### WHAT THIS TASK INVOLVES
Copy the entries below verbatim, omitting any pictures they contain.

### SOURCE MATERIAL
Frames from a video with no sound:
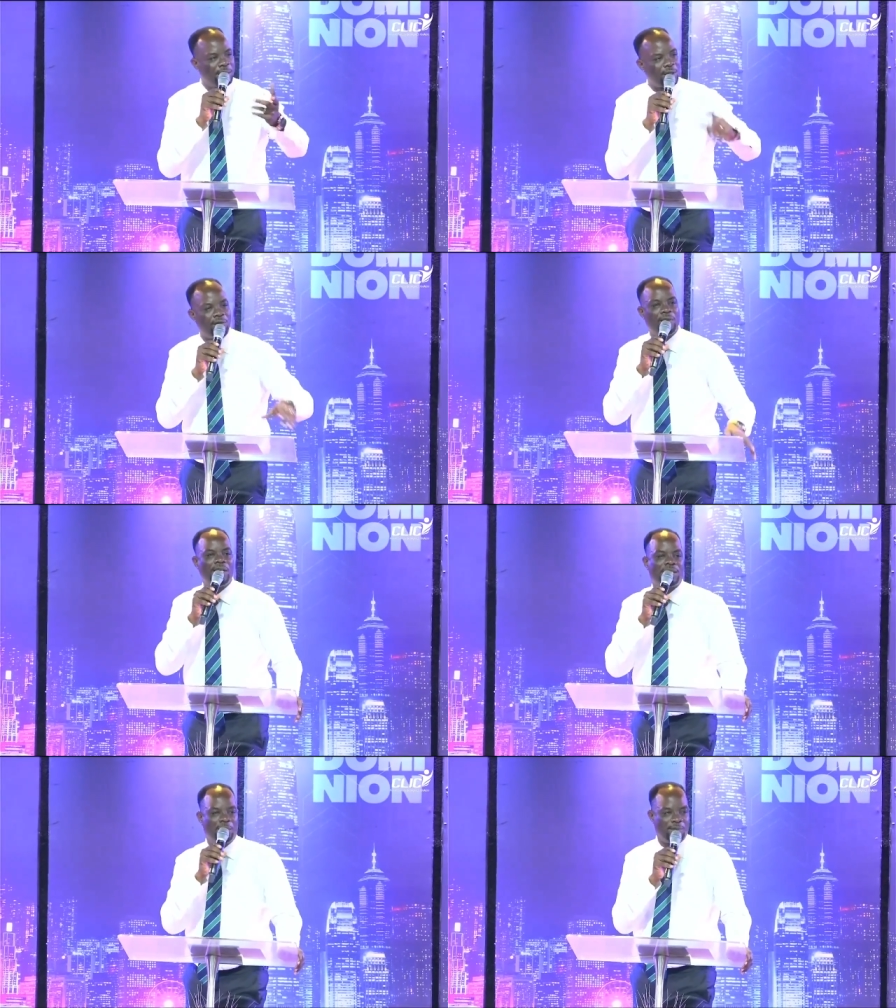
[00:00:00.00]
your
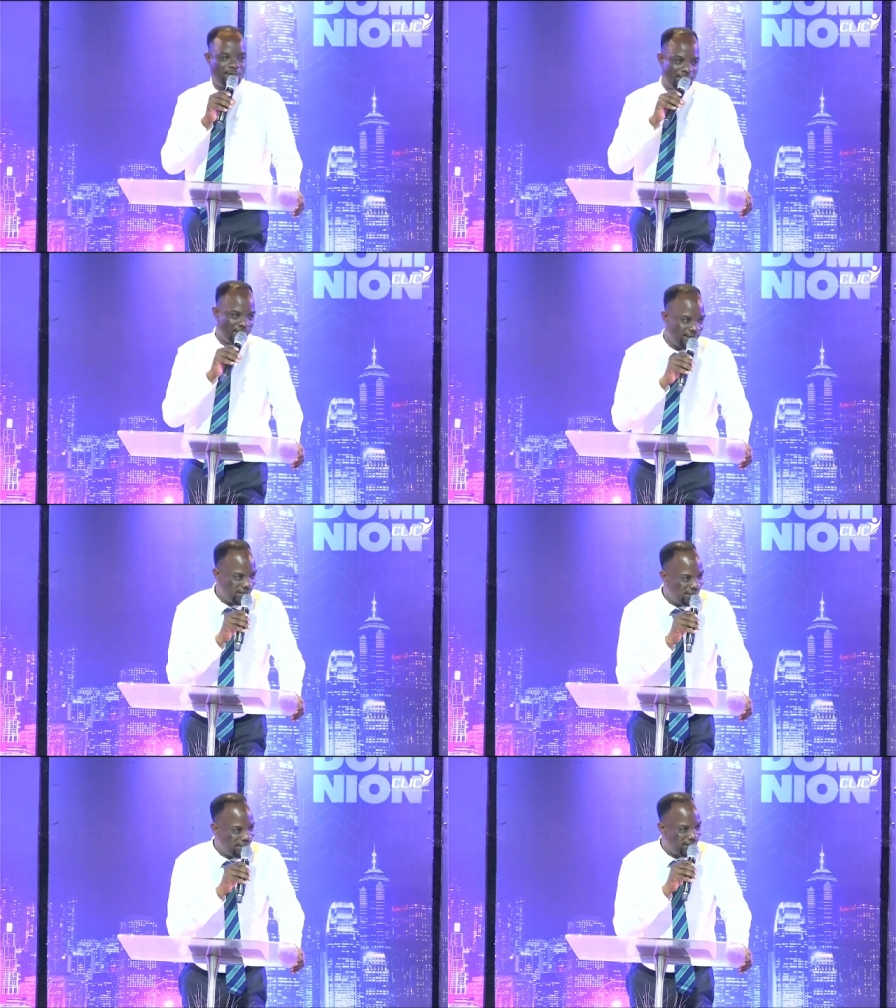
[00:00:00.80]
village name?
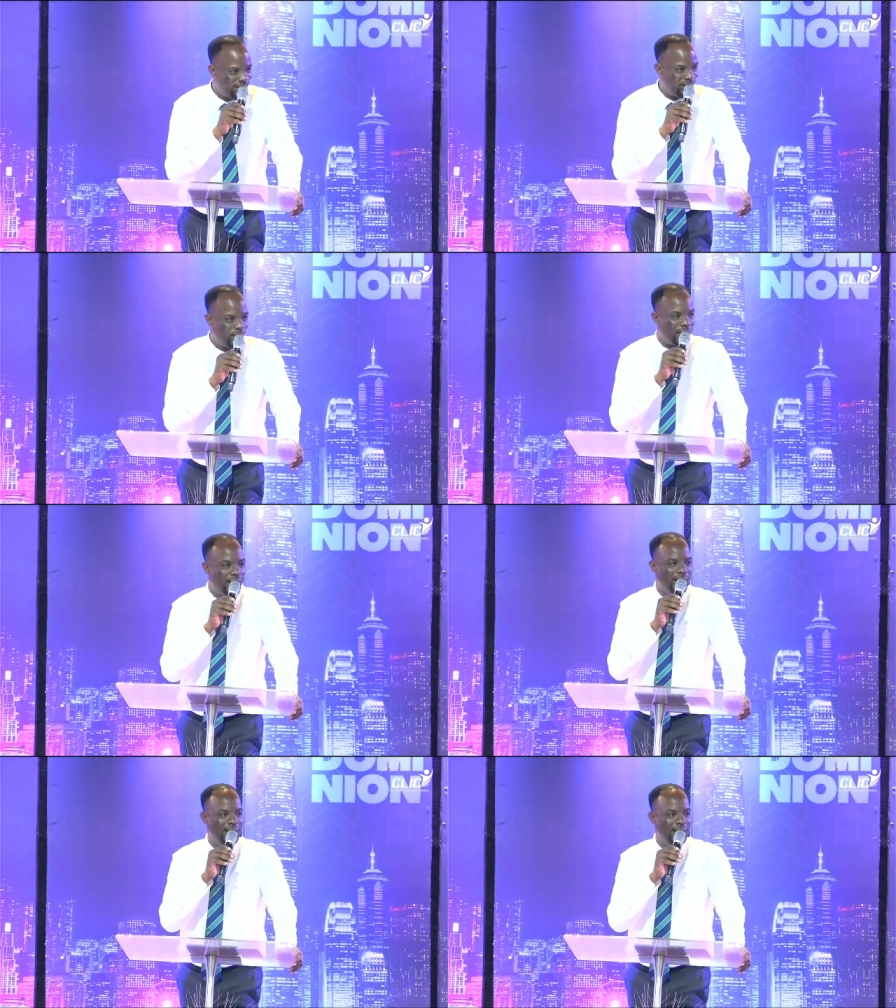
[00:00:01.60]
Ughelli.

### SOLUTION TO THE EXERCISE
Frames from a video with no sound:
[00:00:00.00]
your
[00:00:00.80]
village name?
[00:00:01.60]
Ughelli.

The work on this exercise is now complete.